> Description of the task: Copy word for word the lines in the records below, starting at the line with "[12:22.79-12:23.79]" and ending at the line with "Transcript: by having". Skip the pictures.

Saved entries
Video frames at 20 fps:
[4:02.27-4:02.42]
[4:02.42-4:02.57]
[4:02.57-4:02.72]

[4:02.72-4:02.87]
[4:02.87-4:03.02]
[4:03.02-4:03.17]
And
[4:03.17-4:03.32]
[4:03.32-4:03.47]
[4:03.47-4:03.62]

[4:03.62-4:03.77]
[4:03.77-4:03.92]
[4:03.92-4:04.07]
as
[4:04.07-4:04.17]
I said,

* * *

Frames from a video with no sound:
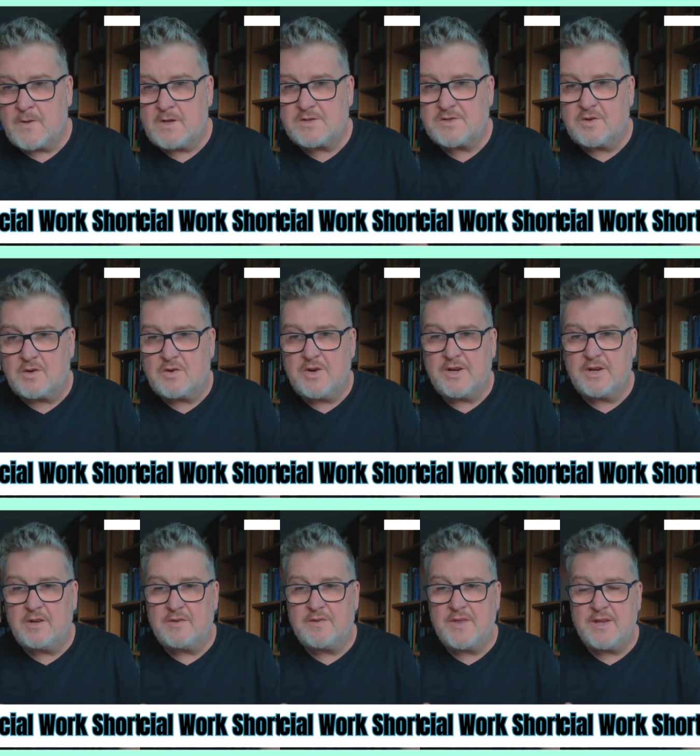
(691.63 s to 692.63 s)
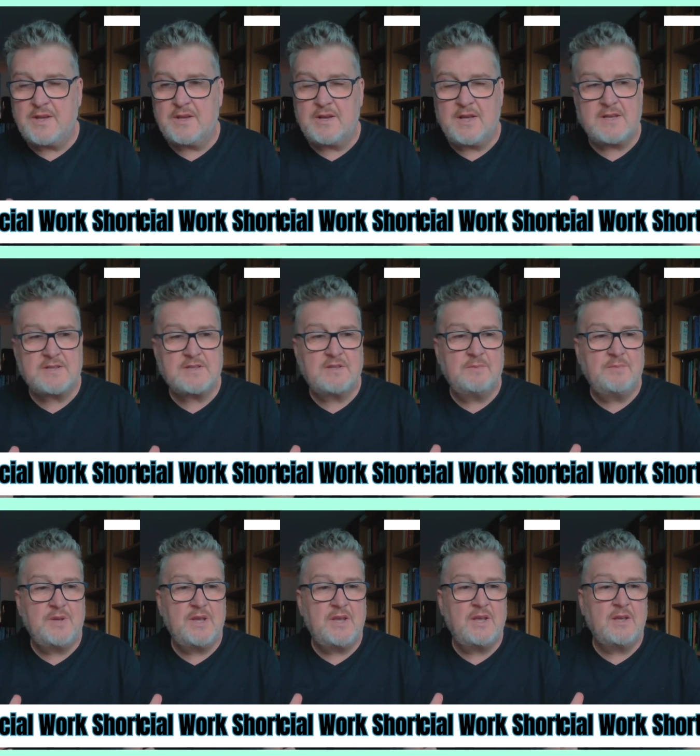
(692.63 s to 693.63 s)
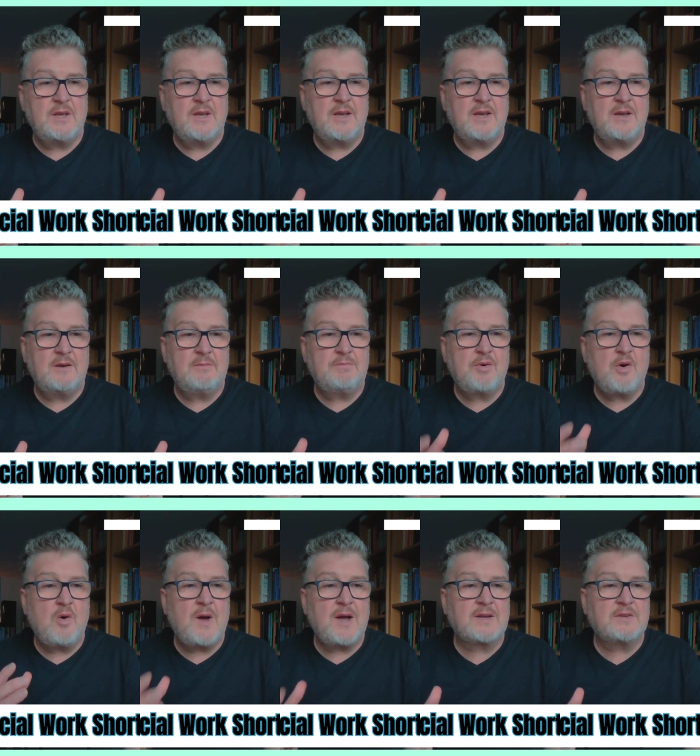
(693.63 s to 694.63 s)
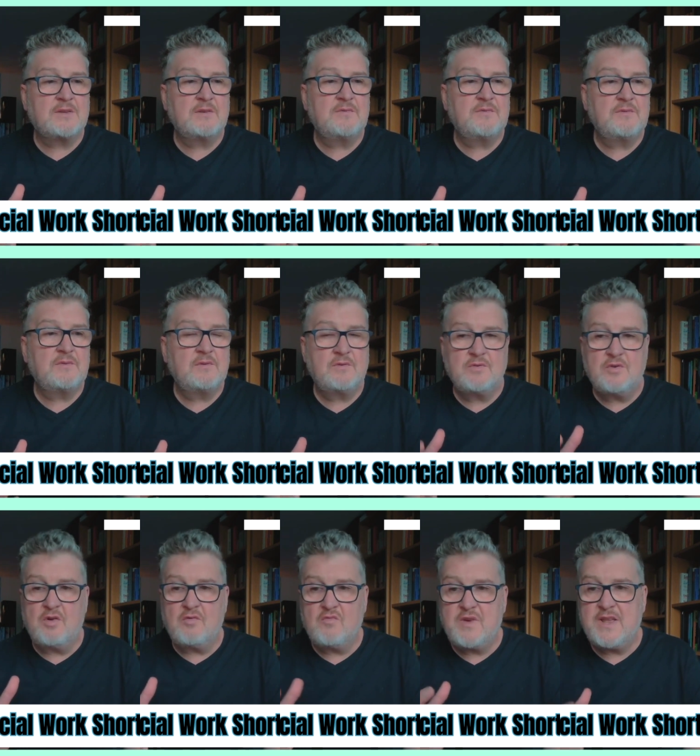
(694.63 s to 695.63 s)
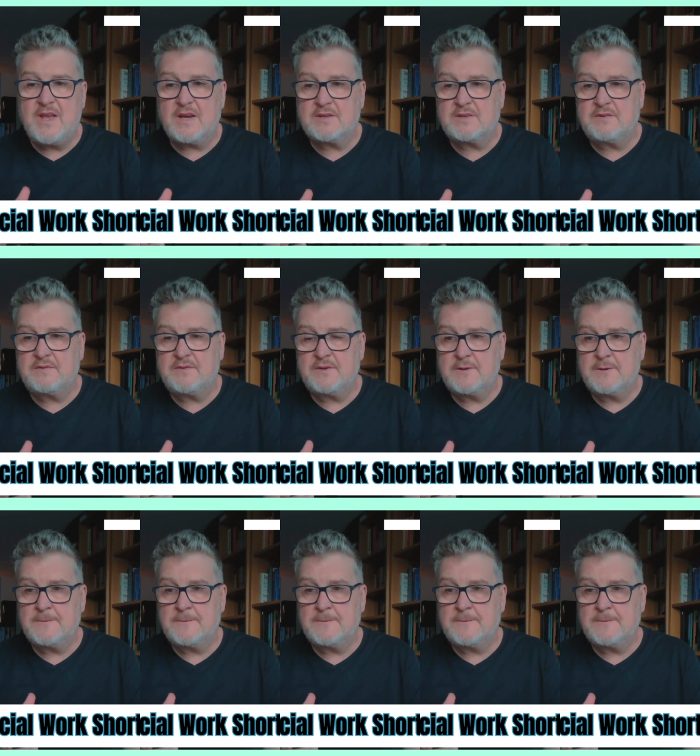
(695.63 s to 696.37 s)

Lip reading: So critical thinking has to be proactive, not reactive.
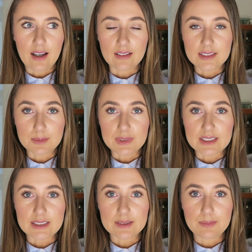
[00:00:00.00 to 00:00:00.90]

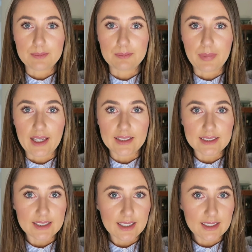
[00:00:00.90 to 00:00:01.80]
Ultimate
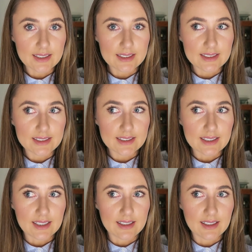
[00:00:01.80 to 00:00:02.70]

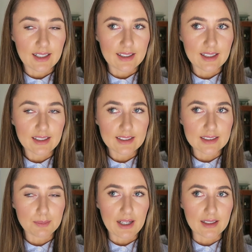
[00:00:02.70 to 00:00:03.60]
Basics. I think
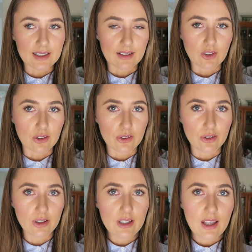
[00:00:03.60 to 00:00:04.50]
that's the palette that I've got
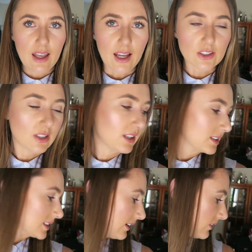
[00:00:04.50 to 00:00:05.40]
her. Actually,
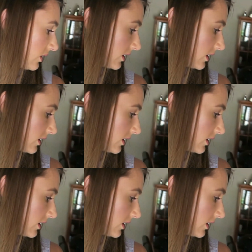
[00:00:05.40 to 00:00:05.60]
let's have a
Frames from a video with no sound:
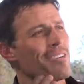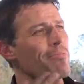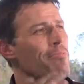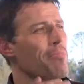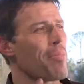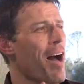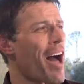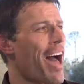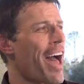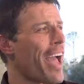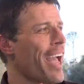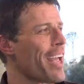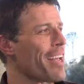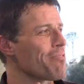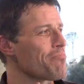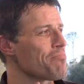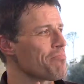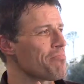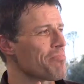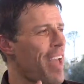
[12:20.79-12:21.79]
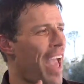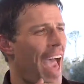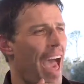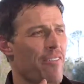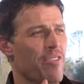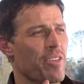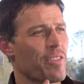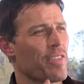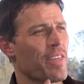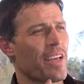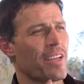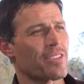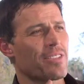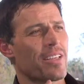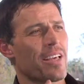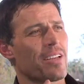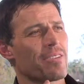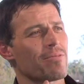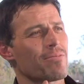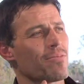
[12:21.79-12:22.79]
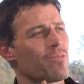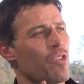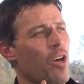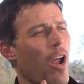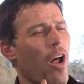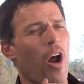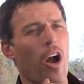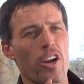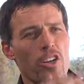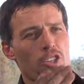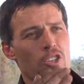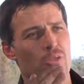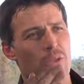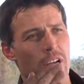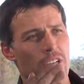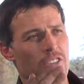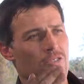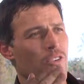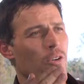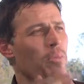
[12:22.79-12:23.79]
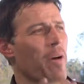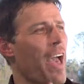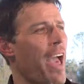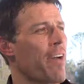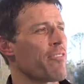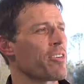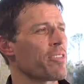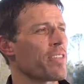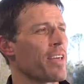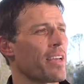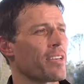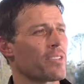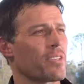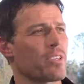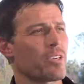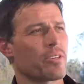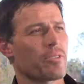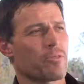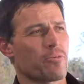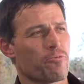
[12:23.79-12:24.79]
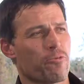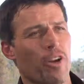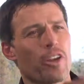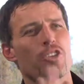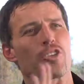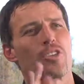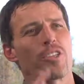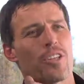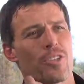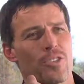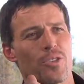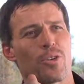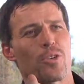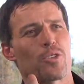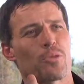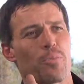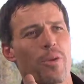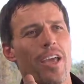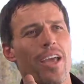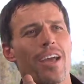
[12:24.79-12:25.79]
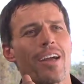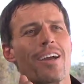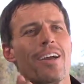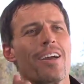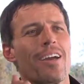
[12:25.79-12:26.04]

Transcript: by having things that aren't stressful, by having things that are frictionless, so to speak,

> Finished task:
[12:22.79-12:23.79]
[12:23.79-12:24.79]
[12:24.79-12:25.79]
[12:25.79-12:26.04]

Transcript: by having things that aren't stressful, by having things that are frictionless, so to speak,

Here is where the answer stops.